Pierwszy i ostatni mecz w 2016 roku rozegrany przez Marcina Orłowskiego zakończył się bramką. „Orzeł” otworzył wynik meczu Puszczy z ROW-em Rybnik.
Bardzo się cieszę. Najważniejsze jest nasze kolejne zwycięstwo. Zbliżamy się do czołówki tabeli. Wiemy już także, że zimę spędzimy na wysokim, czwartym miejscu. Cieszy to, że udaje się śrubować naszą świetną passę kolejnych zwycięstw. Bramki napastnika zawsze cieszą, więc ja również cieszę się, że trafiłem dzisiaj do siatki – mówił po mecz snajper Puszczy.

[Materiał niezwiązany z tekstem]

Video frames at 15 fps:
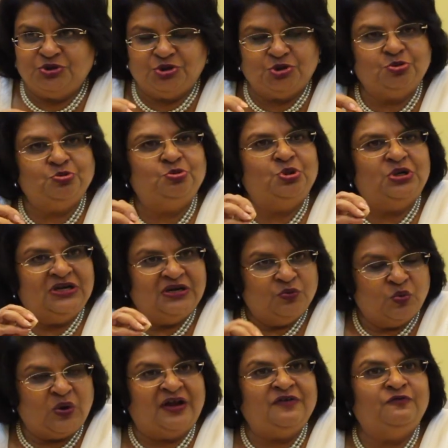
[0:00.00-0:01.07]
to
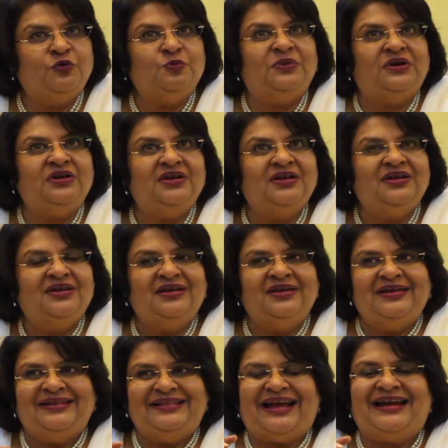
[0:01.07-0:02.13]
one woman,
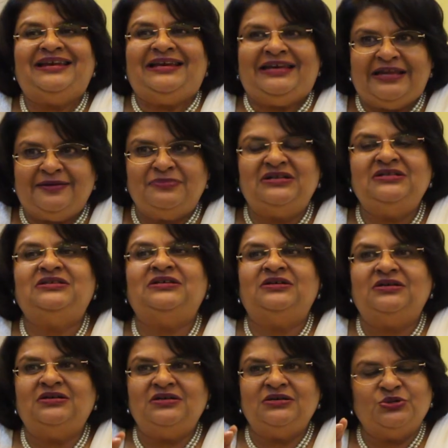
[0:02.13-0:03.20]
that enables
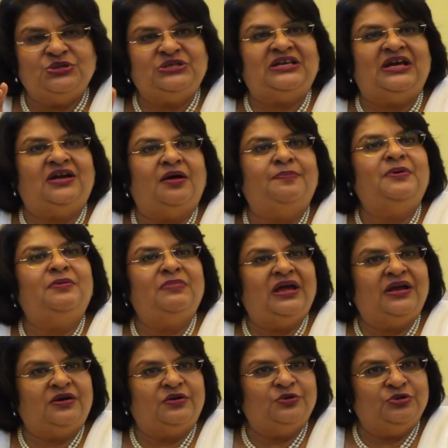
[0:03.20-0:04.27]
her to set up a
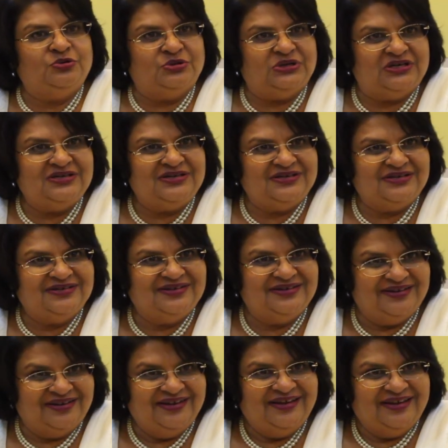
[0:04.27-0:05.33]
micro unit,
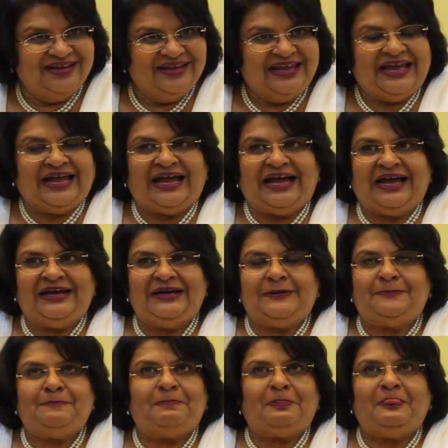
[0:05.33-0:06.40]

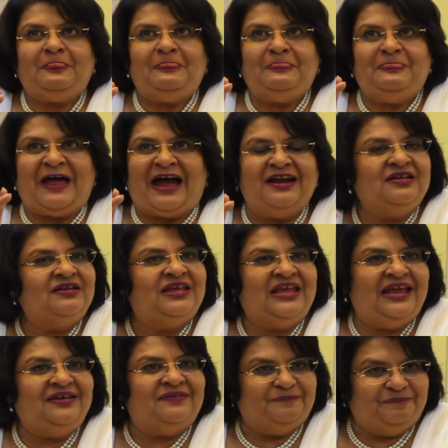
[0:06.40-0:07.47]
and that
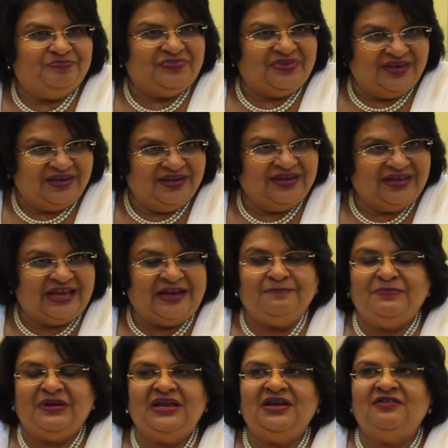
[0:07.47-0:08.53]
again
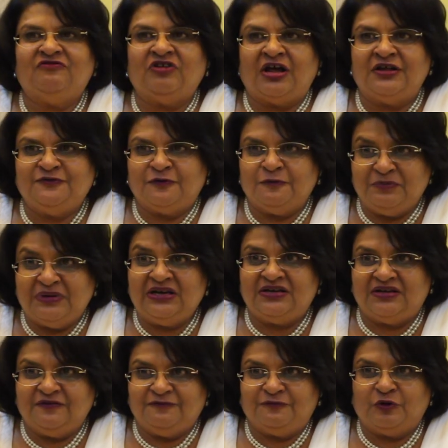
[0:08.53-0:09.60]
can be
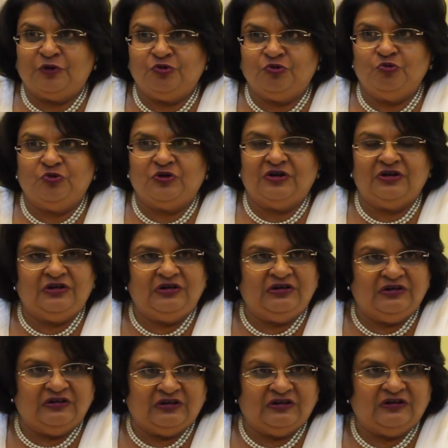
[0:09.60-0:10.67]
transformative for
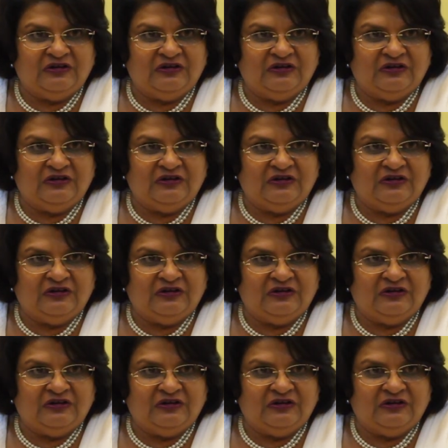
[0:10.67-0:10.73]
rural,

W drugiej połowie piłkarze ROW-u próbowali odwrócić losy rywalizacji. Choć żadna bramka już nie padła to jednak goście ambitnie walczyli o choćby honorowe trafienie.
Gracze Rybnika w drugiej połowie zagrali zdecydowanie lepiej. Nie mieli już nic do stracenia starali się za wszelką cenę wrócić do meczu. Grali odważnie i nie bali się w tym trudnych warunkach rozgrywać piłki. Uzyskali nawet optyczną przewagę, ale jakiś niesamowitych szans sobie nie stworzyli, nasi defensorzy i Marcin w bramce świetnie sobie jednak radzili. Pięć meczów bez straty bramki o czymś świadczy.
Na zakończenie morderczej rundy jesiennej Puszcza ma do rozegrania jeszcze dwa ciężkie mecze. Najpierw w sobotę 26 listopada pojedziemy do Tarnobrzega walczyć z Siarką, a tuż po nim, we wtorek czeka nas mecz z Pogonią Szczecin.
Śmiejemy się w szatni, że Pogoń zaczyna straszyć. Póki co koncentrujemy się na meczu z Siarką. To też jest rywal, który walczy o czołowe lokaty. Przed nami ciężki mecz, ale w głowach mamy tylko to ostatnie ligowe trafienie.